Tulipwood is a durable hardwood used for woodworking, but it has some pros and cons that should be known before using Tulipwood.


  • Attractive Appearance: Tulipwood is an attractive wood species that can come in many colors that make it unique from other woods.
  • Durable: Tulipwood is a durable and stable hardwood that requires less care and maintenance than many other hardwoods.
  • Rot and Weather Resistant: Tulipwood contains natural oil (silica), making it resistant to rot and insect attacks. So it does not require chemical treatments like other hardwoods.

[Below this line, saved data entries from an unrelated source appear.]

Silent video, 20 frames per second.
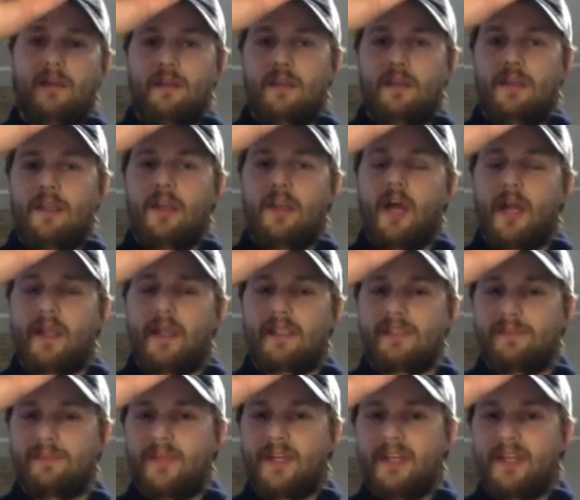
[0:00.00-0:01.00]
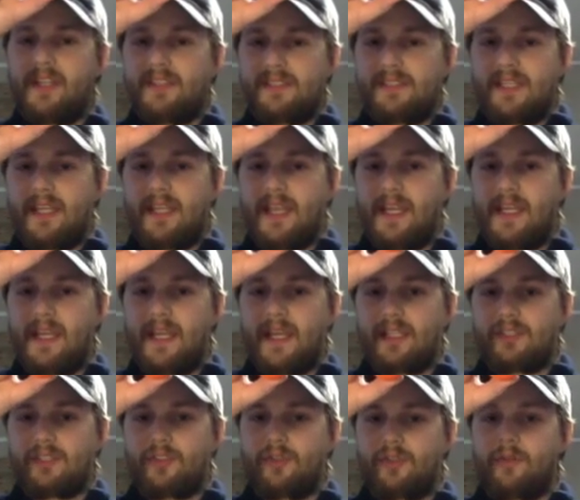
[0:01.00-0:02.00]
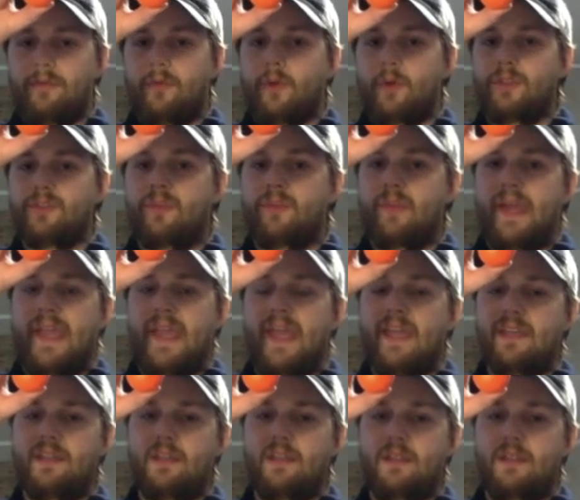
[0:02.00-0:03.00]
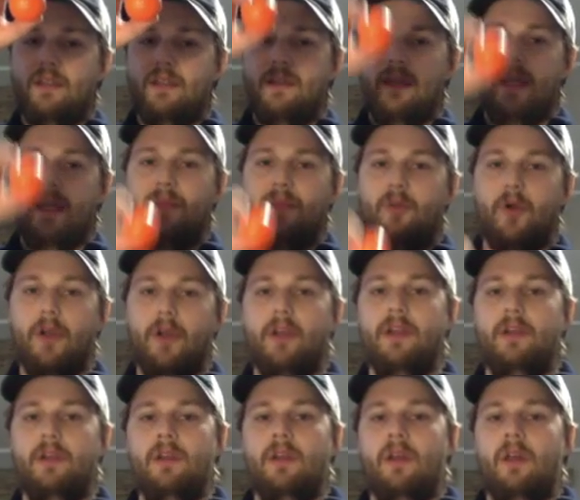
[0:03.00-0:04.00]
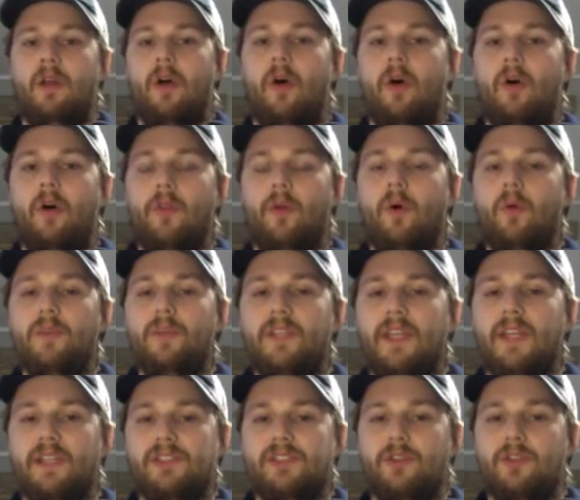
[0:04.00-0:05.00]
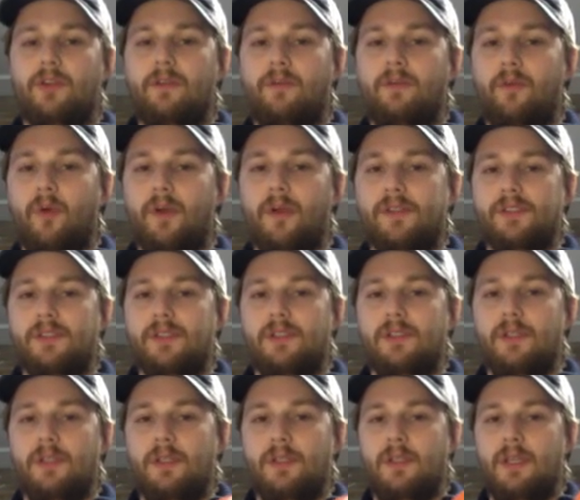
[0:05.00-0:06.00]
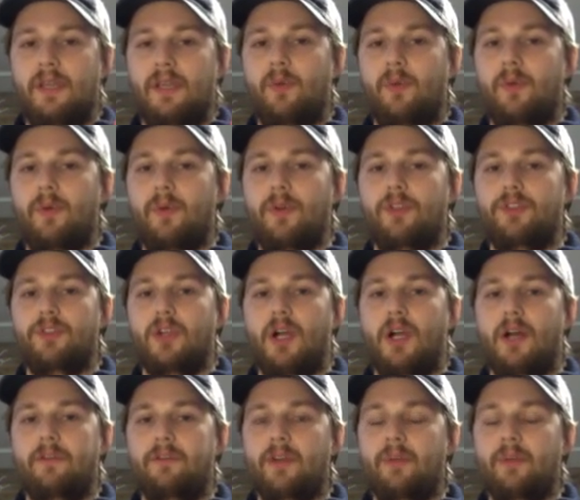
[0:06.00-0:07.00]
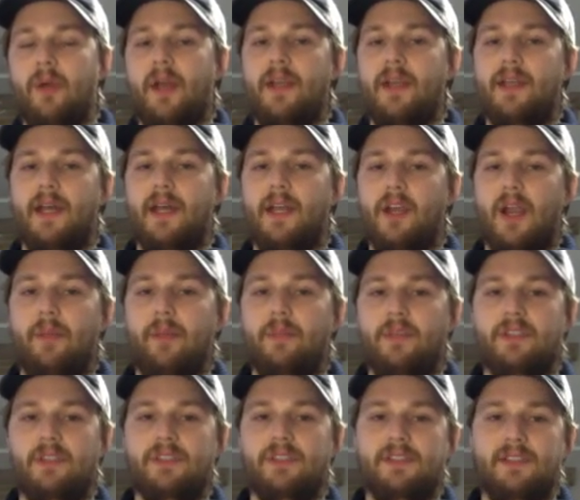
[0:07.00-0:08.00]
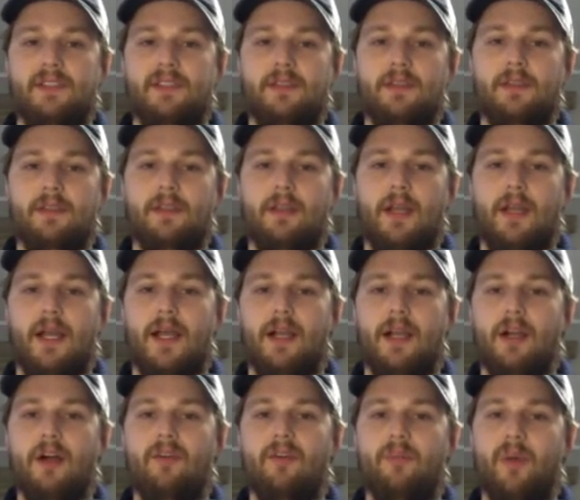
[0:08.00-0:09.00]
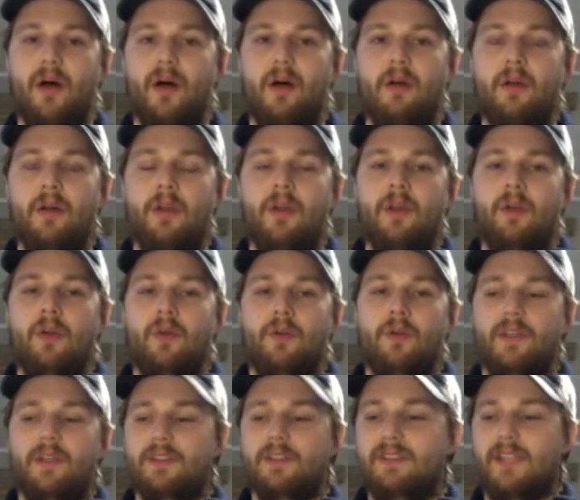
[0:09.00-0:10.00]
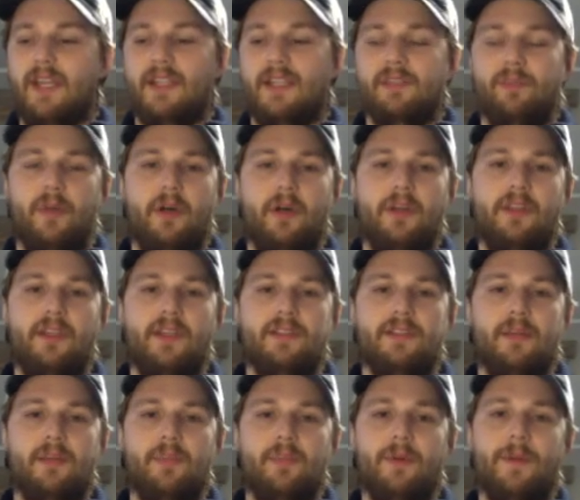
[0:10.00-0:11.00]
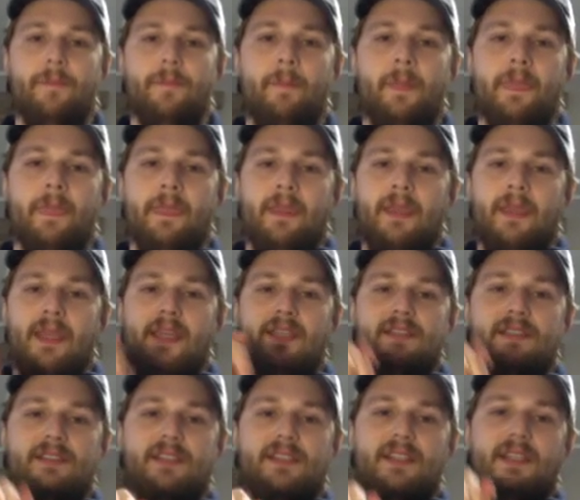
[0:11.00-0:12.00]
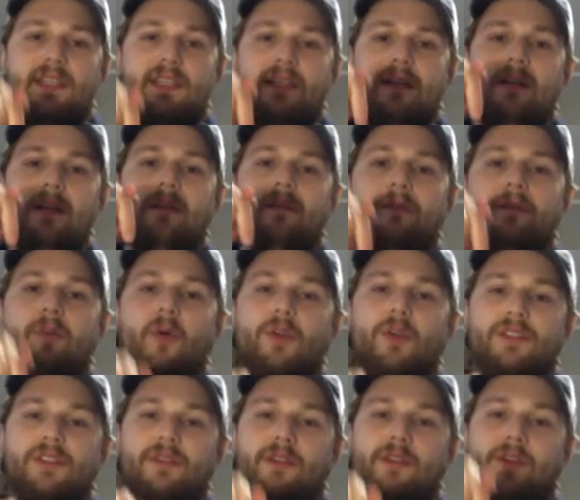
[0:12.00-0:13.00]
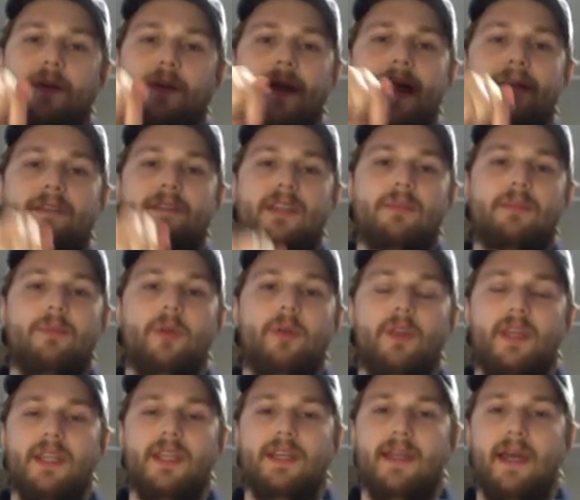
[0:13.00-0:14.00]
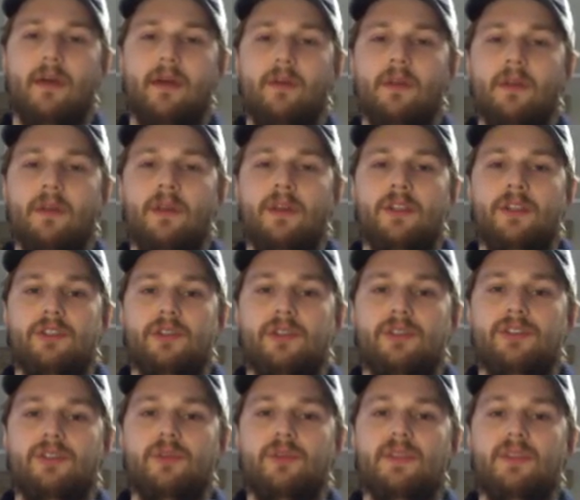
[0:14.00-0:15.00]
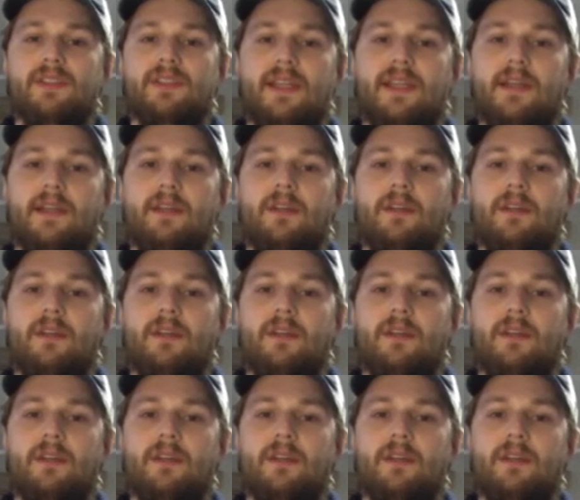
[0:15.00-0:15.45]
not experiencing any external force from my hand anymore. The only external force, if we were to draw a free body diagram of this golf ball or this tennis ball in the example, is the force of gravity pulling it down. So as soon as it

  • Not Easy To Work: The stiffness and heavyweight make it difficult to work with hand and machine tools.
  • Expensive: Although Tulipwood is found only in North America, its availability is limited to certain regions or markets. So less availability affects the cost of the wood.

Is Tulipwood a Hardwood?

Yes, Tulipwood is considered a hardwood. Hardwoods come from deciduous or broad-leaf trees, which generally have a slower growth rate than softwoods and a higher wood density.

Is Tulipwood Durable?

Yes, Tulipwood is durable and stable hardwood, but it is not typically considered highly durable. It is not recommended for outdoor applications or areas with high moisture.

To increase the durability of Tulipwood, the wood may be chemically treated, or an exterior finish may be applied.

Is Tulipwood Good For Furniture?

Yes, tulipwood is good for interior furniture. It can also be used outdoors but is not recommended for outdoors because it has low decay resistance. It cannot withstand extreme weather for a long time.

Is Tulipwood Good For Kitchens?

Tulipwood is a good choice for kitchen cabinets. It is not harmful in any way. Wood is stable and takes a paint finish well. Oak and Poplar are also the most recommended wood species for kitchen use.

American Tulipwood vs Brazilian Tulipwood?

Brazilian tulipwood is darker and harder than American tulipwood. American tulipwood is light cream to yellowish brown, while Brazilian tulipwood ranges from yellows to light pink.

American tulipwood, also known as yellow poplar or tulip poplar, comes from the tree species Liriodendron tulipifera, and Brazilian tulipwood comes from Dalbergia decipularis (also Dalbergia frutescens).